Mais elle sait que la production est quelque chose d’onéreux, d’aléatoire et, avec sa lucidité et sa rigueur, elle a préféré conseiller à Catherine d’entrer dans une maison de disques où elle aurait plus de soutien et de moyens que ce qu’elle aurait pu lui apporter.
Ce qui ne l’a pas empêchée d’enregistrer elle-même des chansons que Lara a écrites pour elle.
De plus, dans sa vie, il y a un sentiment qu’elle cultive particulièrement : l’amitié, dont elle a d’ailleurs fait une jolie chanson. C’est essentiel à sa façon de vivre
Elle a quelques amis, peu mais fiables, qui font partie de sa bulle de vie.
Tout en bavardant, nous avons rejoint les fauteuils.
Le thé qu’elle m’a offert a refroidi mais qu’importe. La musique a cessé sans qu’on s’en rende compte et l’on continue à parler.
Jusqu’au moment où sa voix se tait aussi.
Elle se lève, regarde par la fenêtre la pluie qui continue à ruisseler, se serre les bras en frissonnant rétrospectivement.
Sa longue silhouette est en ombre chinoise ou presque. La nuit est tombée et je sens qu’il est temps pour moi de partir.
Le temps de lui demander de poser pour une photo. Même si ça ne l’enchante pas elle dit oui mais me propose de très jolies photos de presse au cas où mes photos ne seraient pas réussies, et dans la mesure où elle ne peut pas les voir. Elle m’en signe d’ailleurs une avec ce curieux petit bonhomme vu sur la porte.
Je ne ferai que deux photos
Elle ne sourira pas.
Le sourire arrive enfin lorsqu’elle me dit au revoir et qu’elle redescend le petit escalier pour m’ouvrir la porte.
Me revoilà affrontant pluie, nuit, froid mais le cœur encore tout chaud de ces quelques heures passées aux côtés de cette artiste unique entre toutes.
Sauvage ? Peut-être, mais simple et directe.
Timide ? Certainement mais surtout secrète, pudique, jalouse de sa vie privée dont je me serai garder de parler tout au long de notre rencontre.
Je la rencontrerai quelque temps plus tard et par deux fois au MIDEM à Cannes et, se souvenant de moi, elle acceptera une petite séance photo sur la croisette et un court moment d’entretien pour évoquer les derniers événements de sa vie d’artiste.
Bien évidemment, il n’y aura plus cette magie que j’ai vécue un après-midi d’hiver dans cette jolie maison de l’île St Louis qu’elle a quitté depuis mais qui me rappelle une rencontre exceptionnelle que j’aurais aimé renouveler…
La sortie de son autobiographie m’a vraiment surpris car elle n’était pas habituée à des confidences et là, tout à coup, elle déballait tout. Sans compter que sa façon de raconter m’a laissé une drôle d’impression.

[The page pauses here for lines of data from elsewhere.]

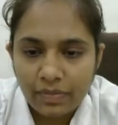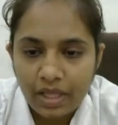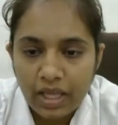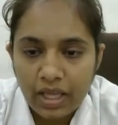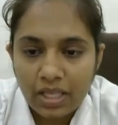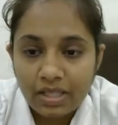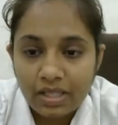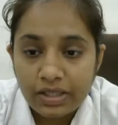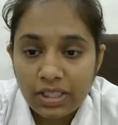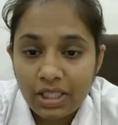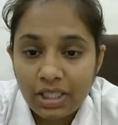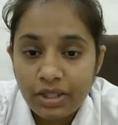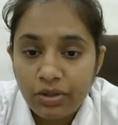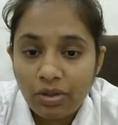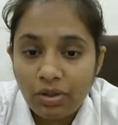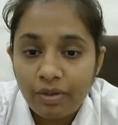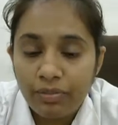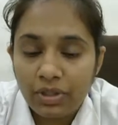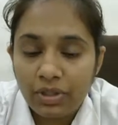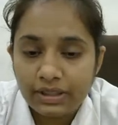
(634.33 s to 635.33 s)

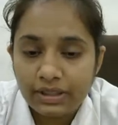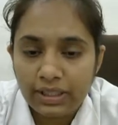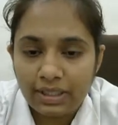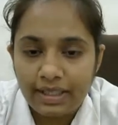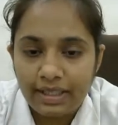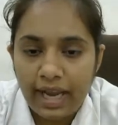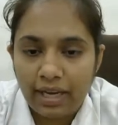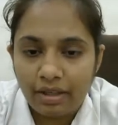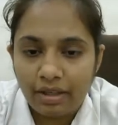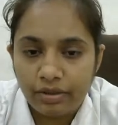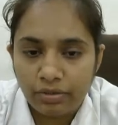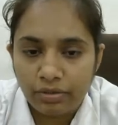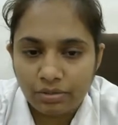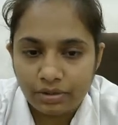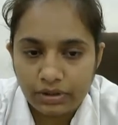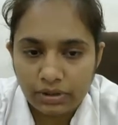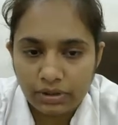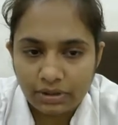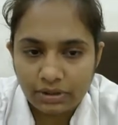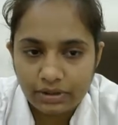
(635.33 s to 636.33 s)
Syndrome nursing
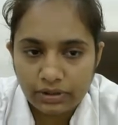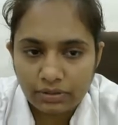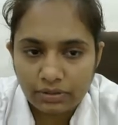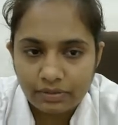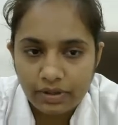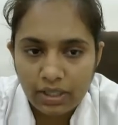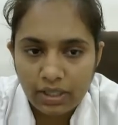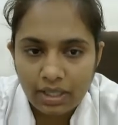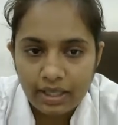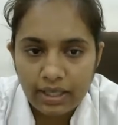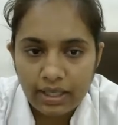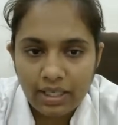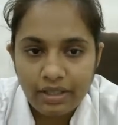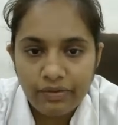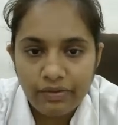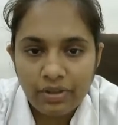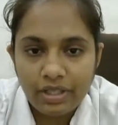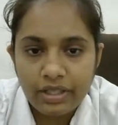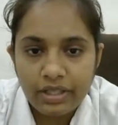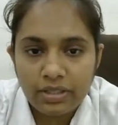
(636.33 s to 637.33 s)
diagnosis,
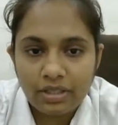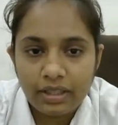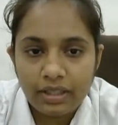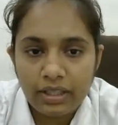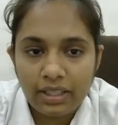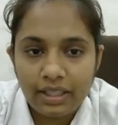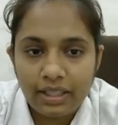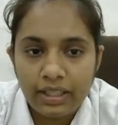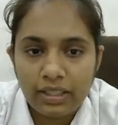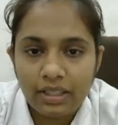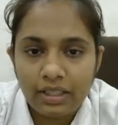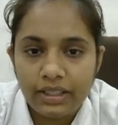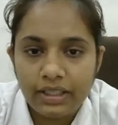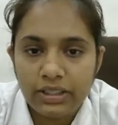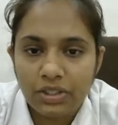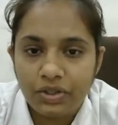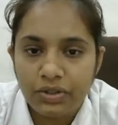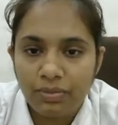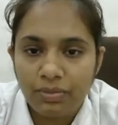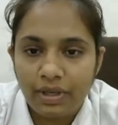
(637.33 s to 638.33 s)
in which the
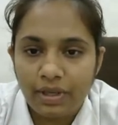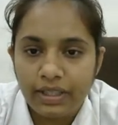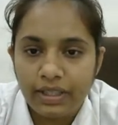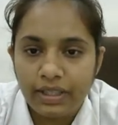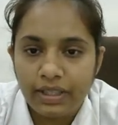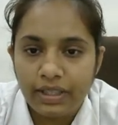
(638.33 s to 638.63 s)
clinical judgment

Revenue de beaucoup de choses, très souvent insatisfaite de son travail, perturbée par son enfance, pas faite pour un métier qu’elle a pourtant choisi, très critique sur son talent, sans beaucoup de compassion pour les chanteurs qui la chantent, elle paraît ainsi très abrupte et si elle ne se ménage pas, elle ne ménage personne.

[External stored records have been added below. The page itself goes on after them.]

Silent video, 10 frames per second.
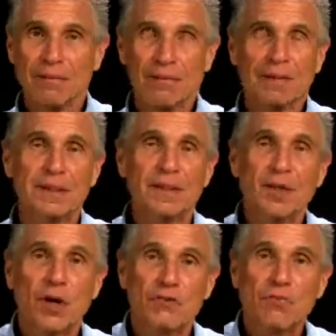is it the
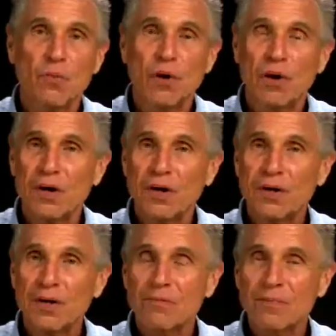God of
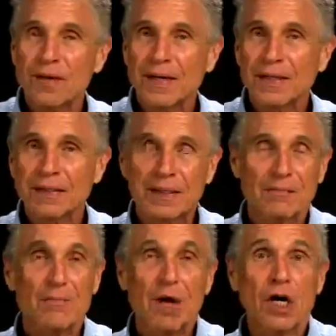war? Is
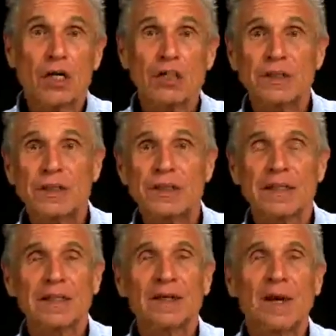it Mars? Is
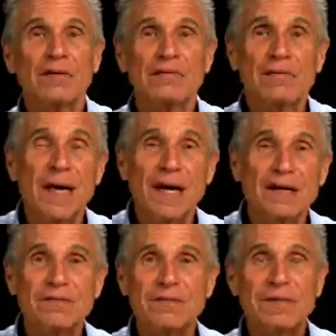it God of
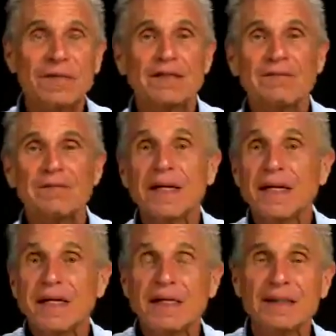love? Is it
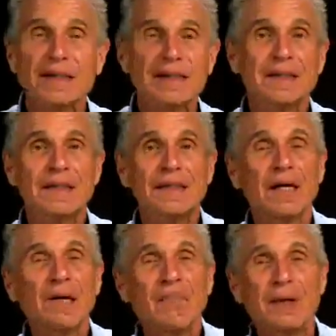Venus? Is it,
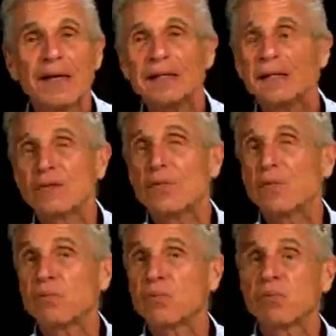is it
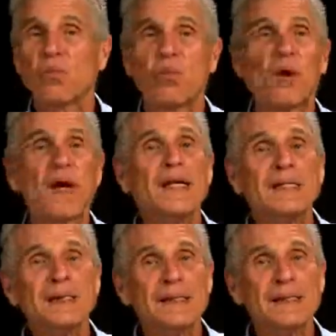what
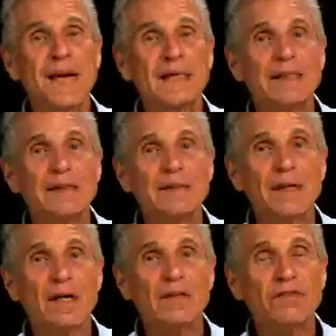is it that is,
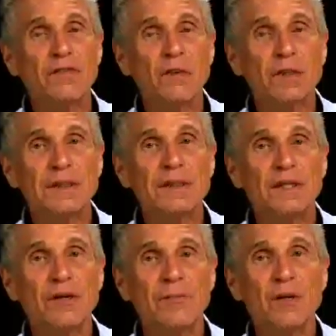are the forces
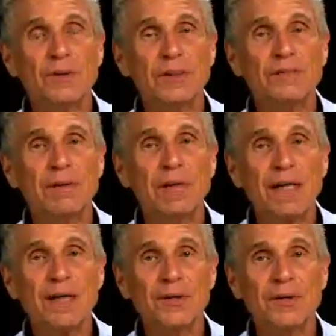that are most at
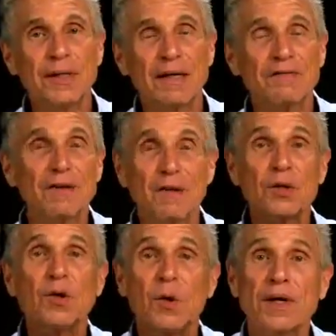play in your life? Are
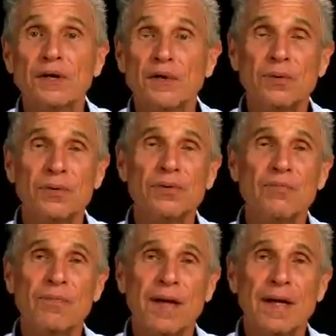you going through
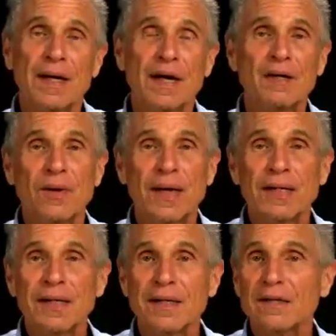a
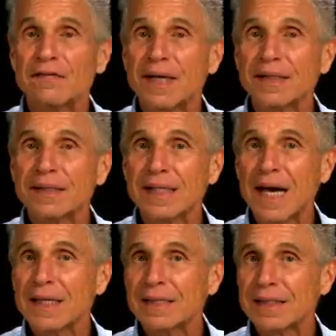great deal of
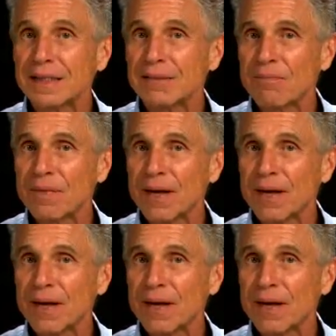anxiety,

Elle a pourtant tout eu : la beauté, le talent, la reconnaissance, elle fut une icône avant l’heure et a su le rester avec classe et beaucoup de mystère…
Malgré les énormes ennuis de santé qu’elle trimballait depuis des années et qu’elle vivait au jour le jour.
En fait, elle fut un OVNI dans ces années 60, elle, la romantique-pessimiste, débarquant dans un monde de rythme, de folie, de joie et d’optimisme… C’est peut-être ce total contrecourant qui en a fait ce qu’elle était : un être et une chanteuse à part qui, durant plus de 50 ans, a continué à passionner les gens.
Et malgré tout ça, j’avais gardé une furieuse envie de la rencontrer à nouveau !
Une pierre précieuse, une perle rare dans ce monde féroce de la chanson.